[Swift-devel] Coaster socket issue
Jonathan Monette
jonmon at mcs.anl.gov
Tue Apr 10 15:27:07 CDT 2012
Mihael,
So the fix for the socket issue for bug 762 did not fix the issue. Over the weekend I ran a large scale run and encountered the same IOException for too many open file descriptors. Upon checking /proc/<pid>/fd, there were 1017 open file descriptors. The limit on the machine was 1024 so 1017 is dangerously close to the limit. I am assuming that once the limit was reached some fds closed.
Most of the fds in that directory were sockets. I then checked netstat -a and found several sockets in the CLOSE_WAIT state. They had the form:
tcp 1 0 nid00008:51313 nid00014:58012 CLOSE_WAIT
They run time for the PBS jobs were short(only about 30 mins) and the swift run was running for over 12 hours. Even doing the math for that does not explain why ~900 of the fds in /proc were sockets.

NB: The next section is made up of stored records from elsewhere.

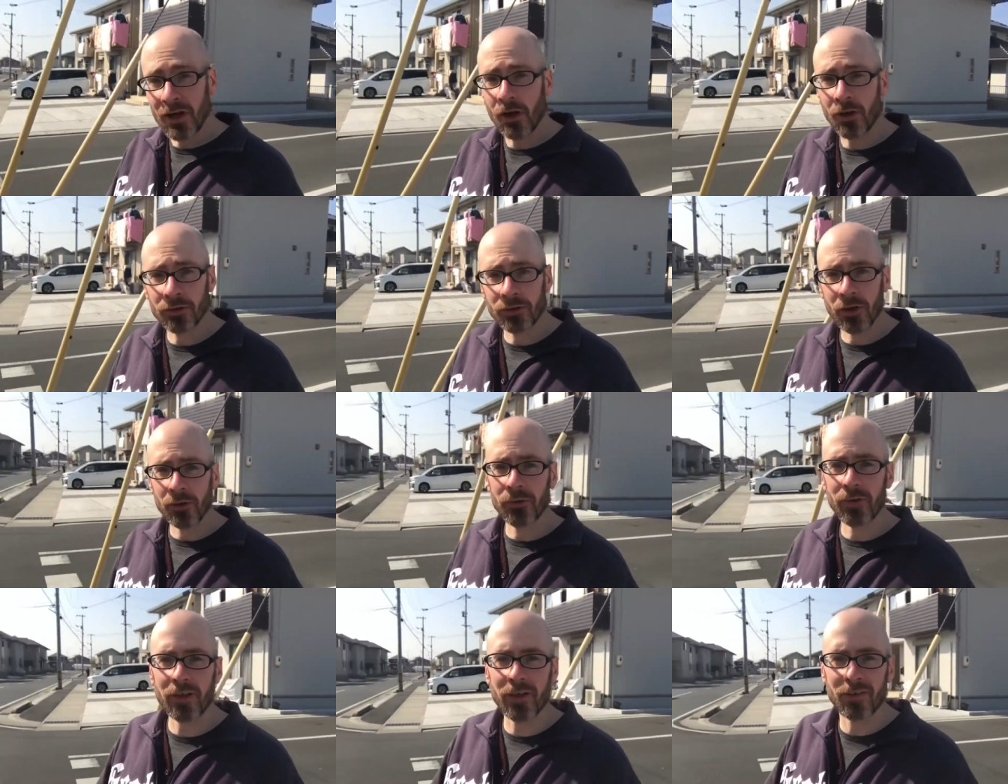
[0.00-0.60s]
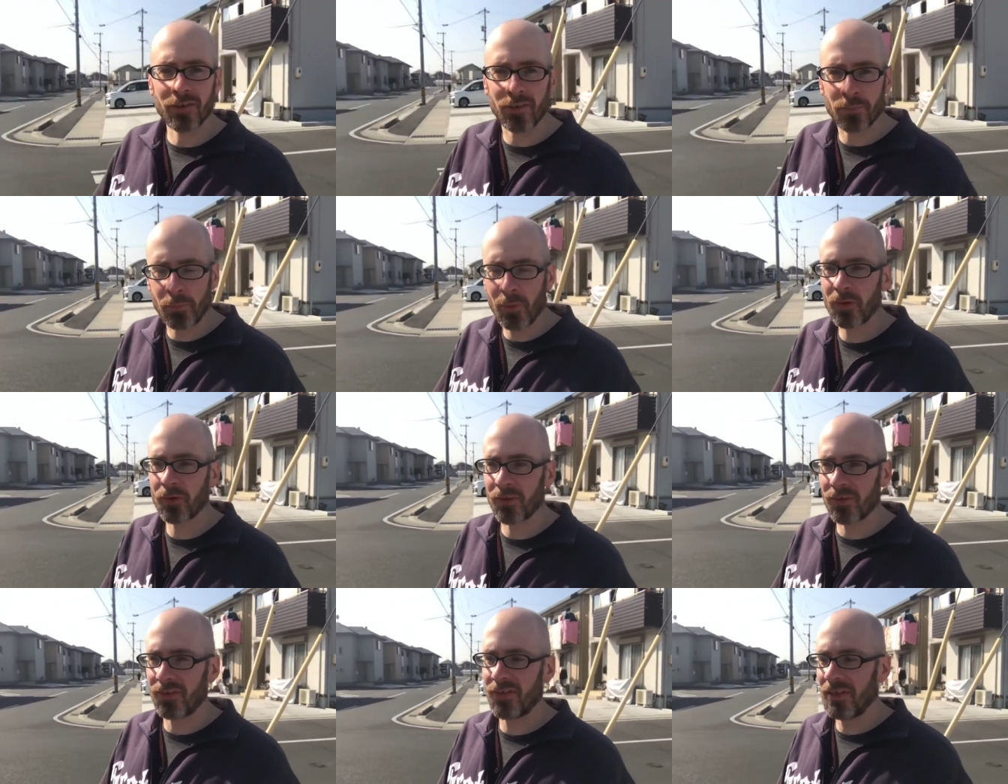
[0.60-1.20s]
We all know that
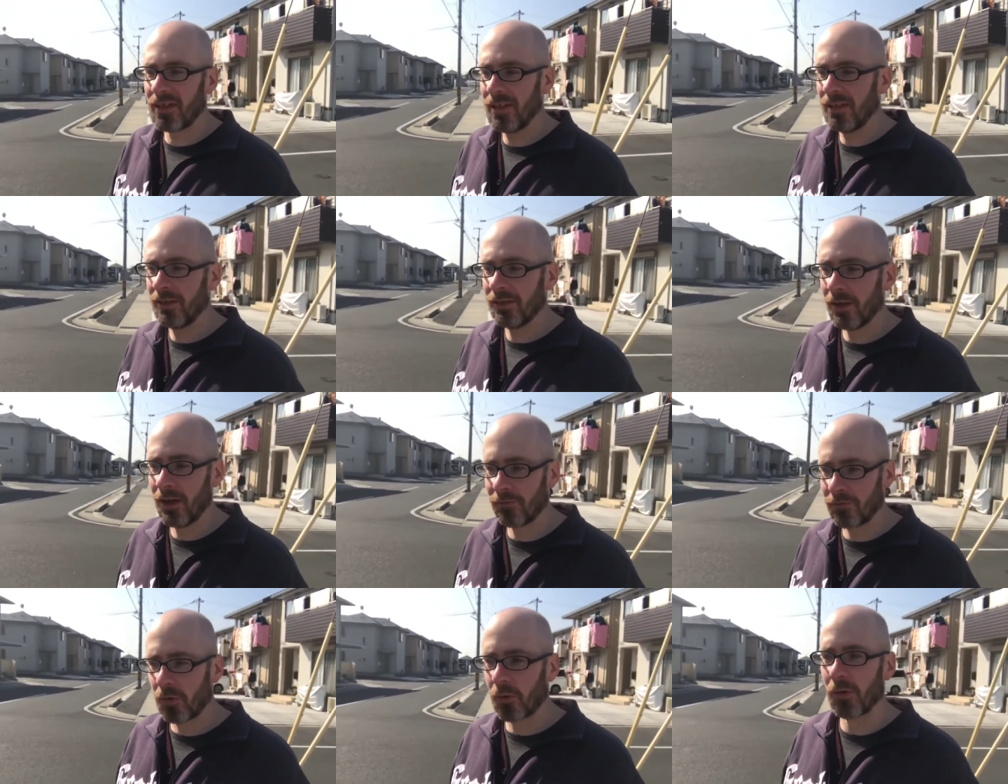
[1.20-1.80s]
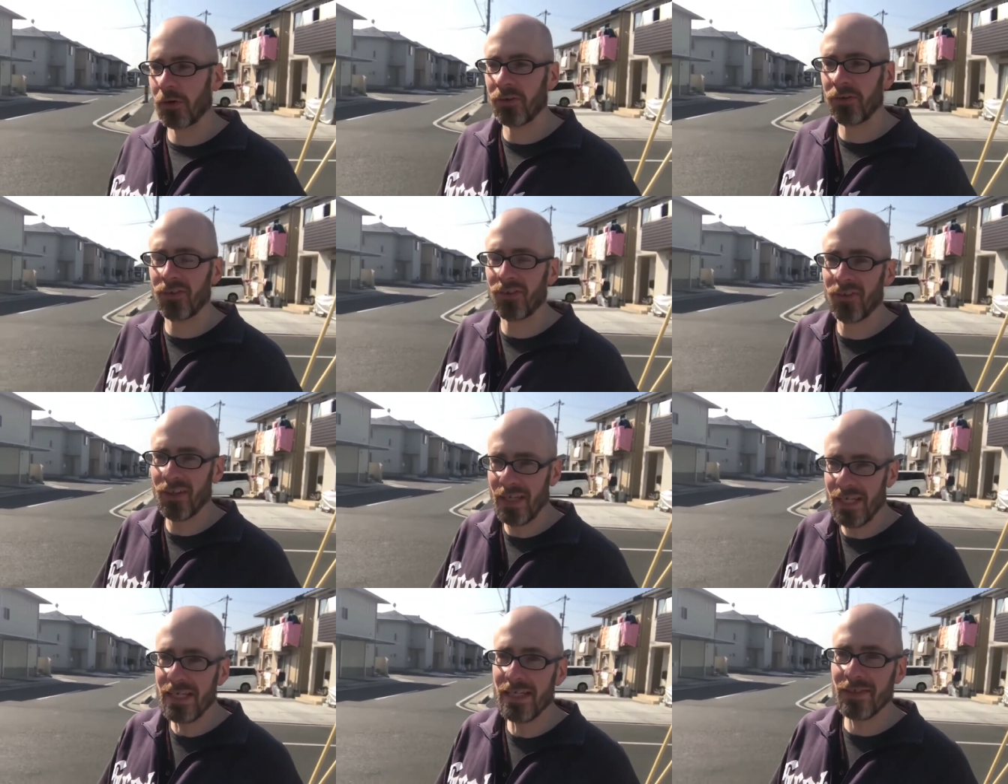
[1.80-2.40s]
conspiracy, of course,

Upon researching the "CLOSE_WAIT" state issue I found several posts about this. They all say that this is bad but they also had different reason why this would show up. One thing that all these CLOSE_WAIT sockets reported by netstat have in common is that the have message in the receive queue(the second column in the output I pasted above). My current theory is that the socket is waiting for that message to be read before actually closing. Do you think that is possible? I do not have any other evidence or data about this issue but I will be gathering data very soon. If you have any specific data you would like to see please let me know and I can gather that for you.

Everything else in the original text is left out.